(Records from a data collection)
======
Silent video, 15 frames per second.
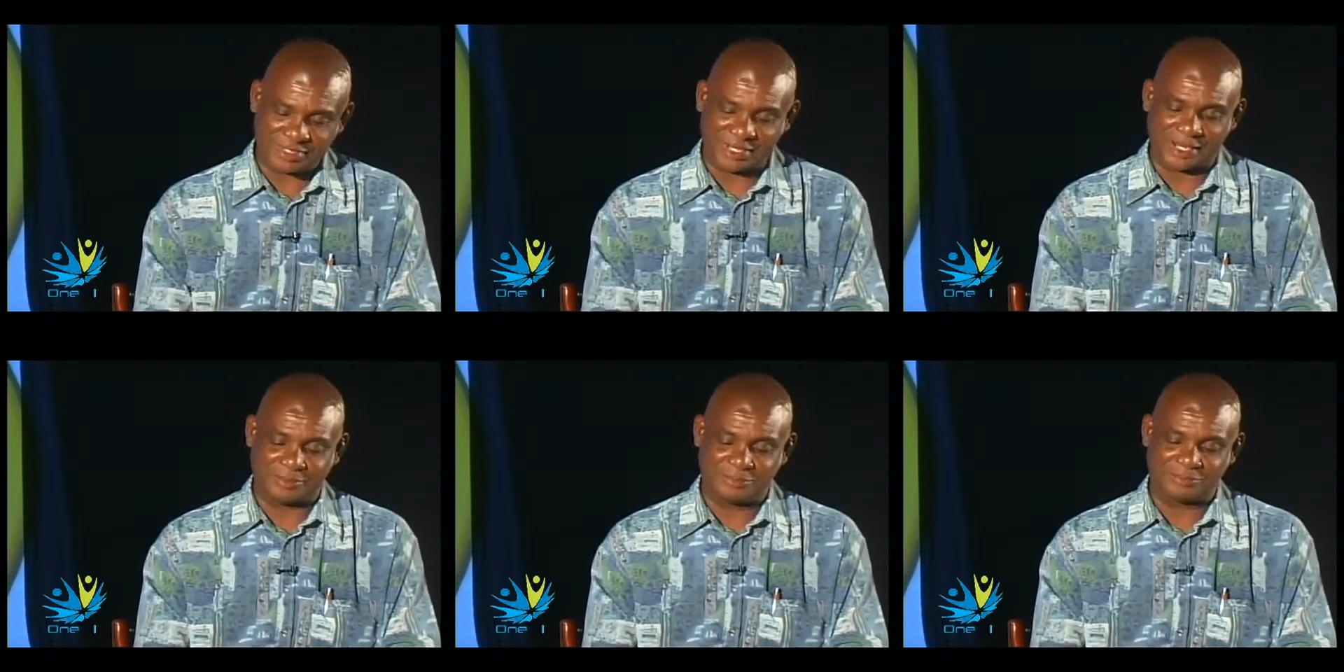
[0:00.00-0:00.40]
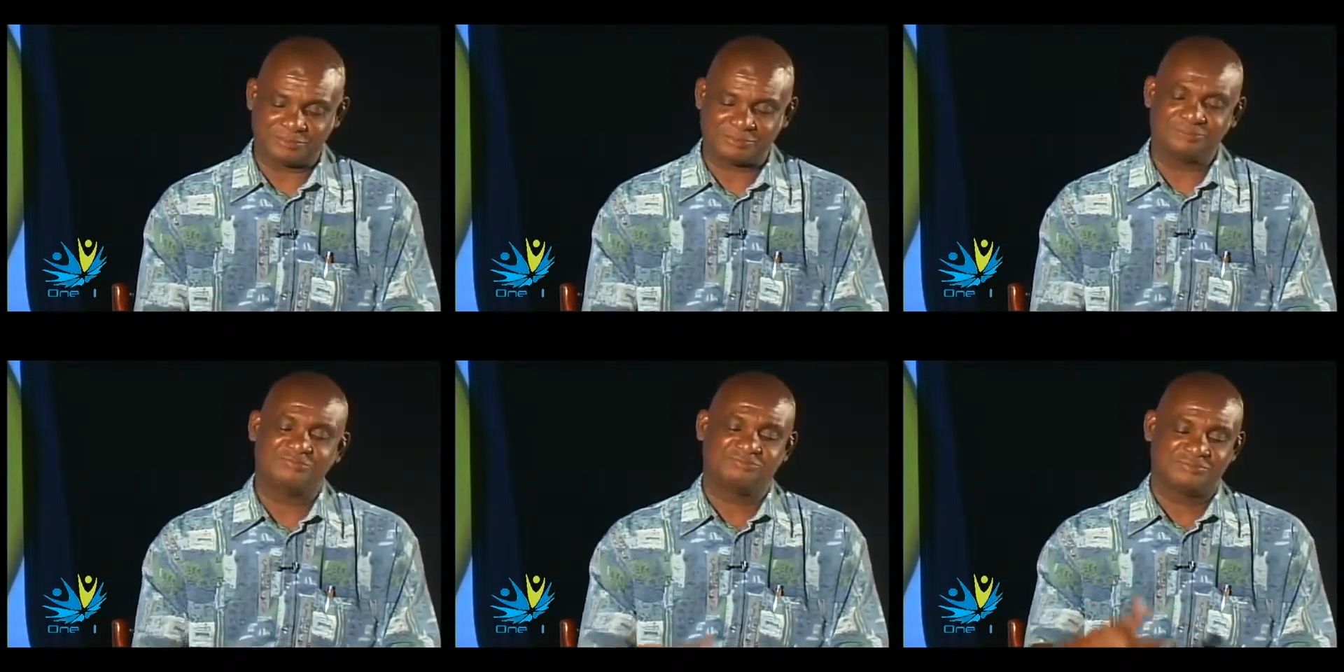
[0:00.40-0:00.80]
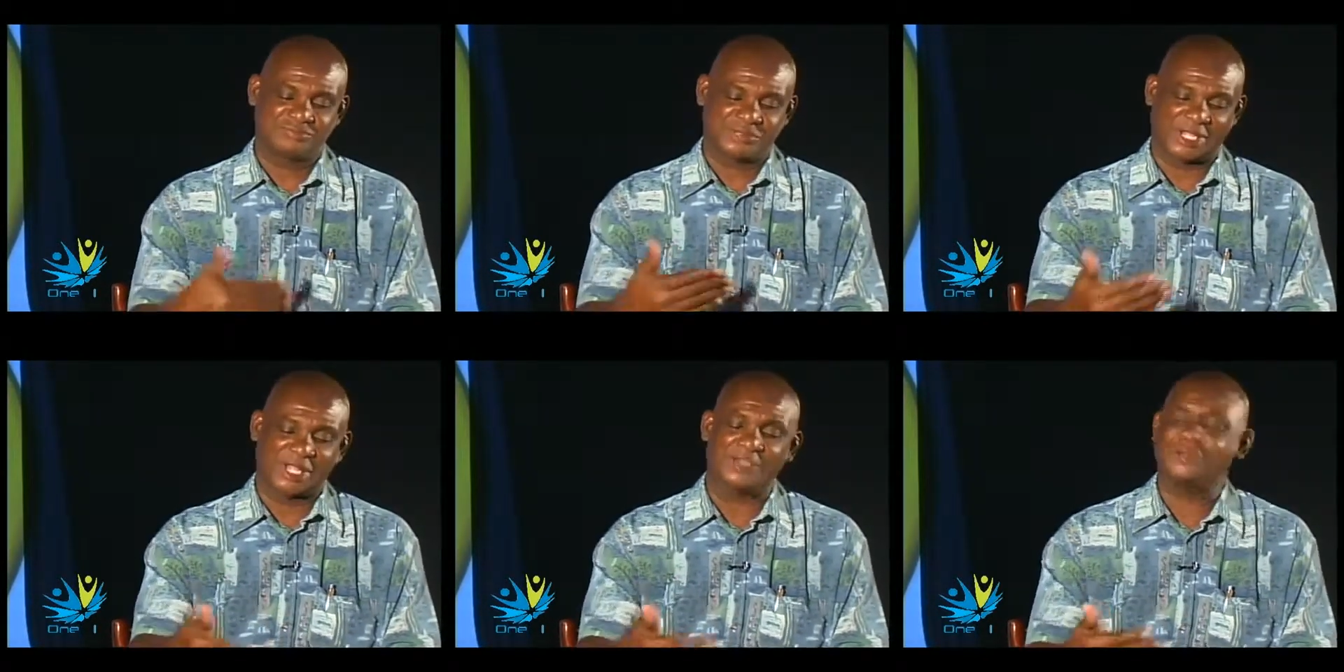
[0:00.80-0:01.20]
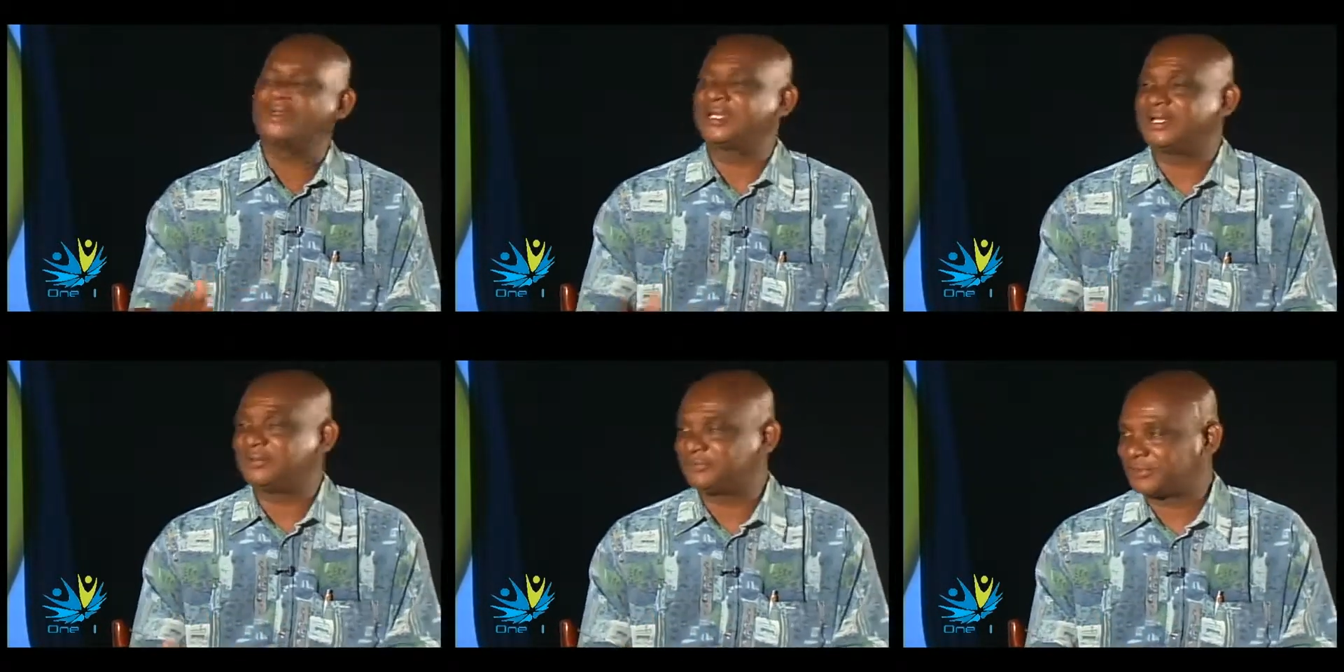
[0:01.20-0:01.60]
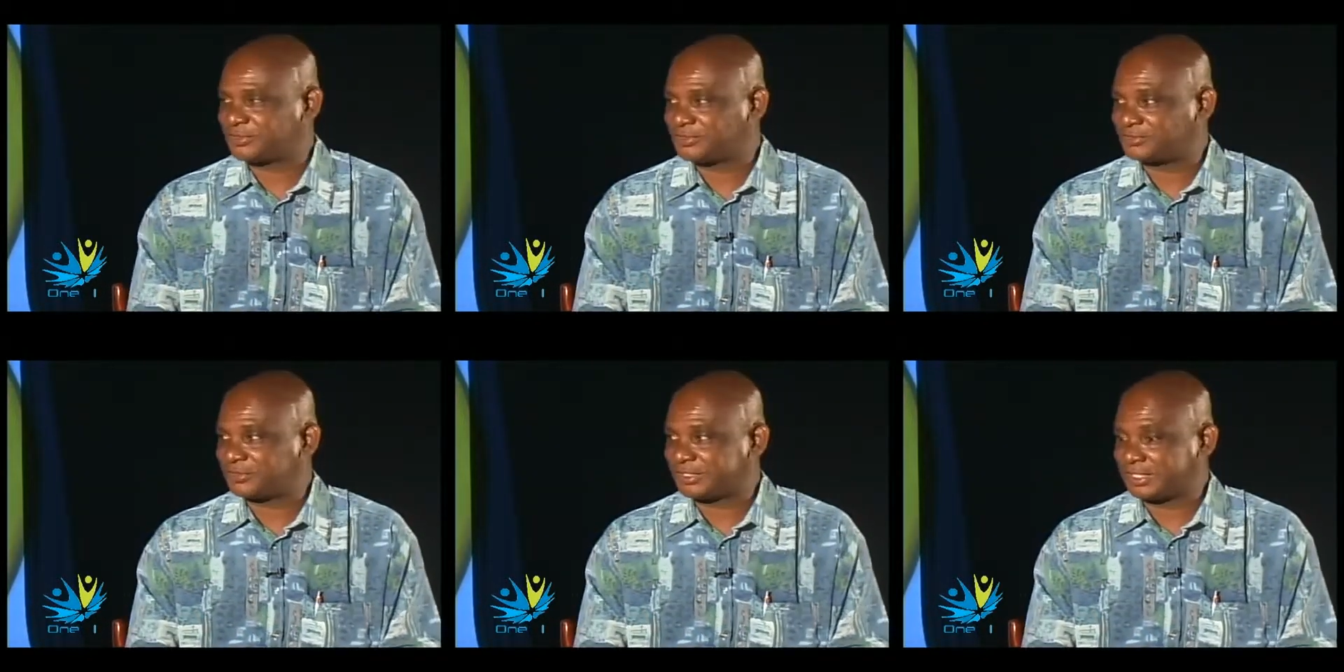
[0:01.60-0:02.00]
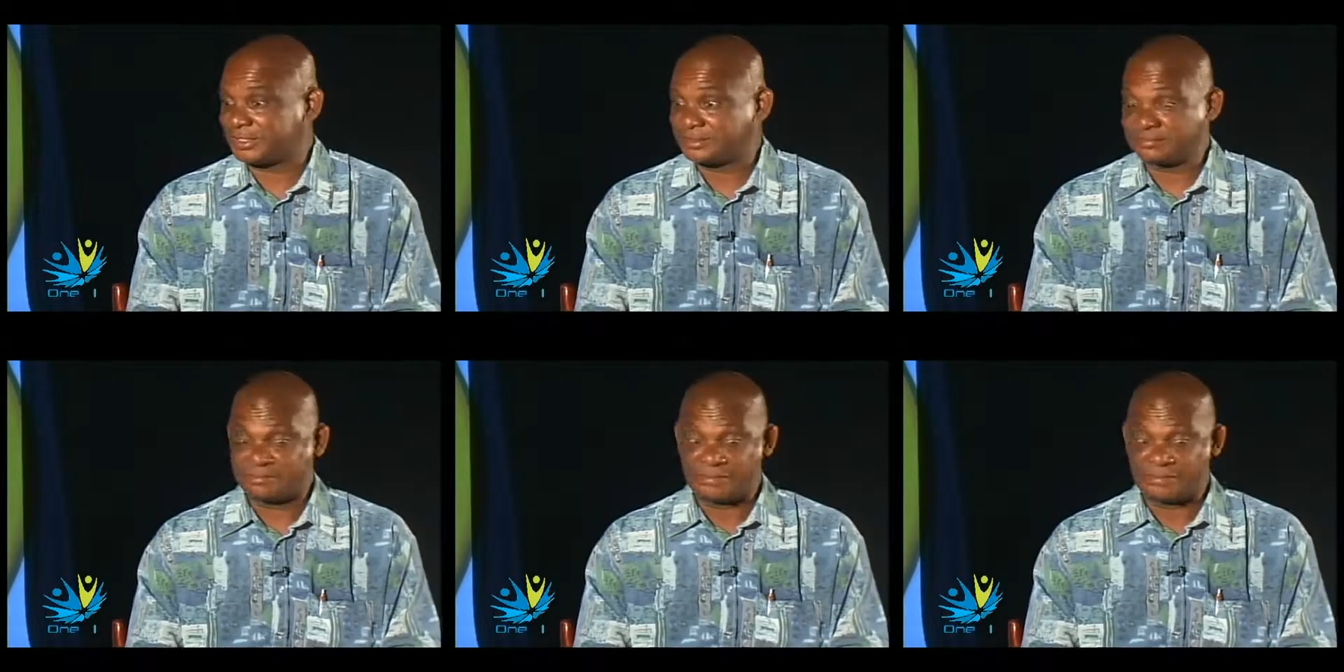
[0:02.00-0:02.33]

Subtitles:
help get you a little frustrated.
======
▶ **Task instructions**
In the answer, the lines from the one containing "[0:00.80-0:01.20]" to the end of the records above must be written out exactly, both ends included; the pictures must not appear.

▶ **Output for this exercise**
[0:00.80-0:01.20]
[0:01.20-0:01.60]
[0:01.60-0:02.00]
[0:02.00-0:02.33]

Subtitles:
help get you a little frustrated.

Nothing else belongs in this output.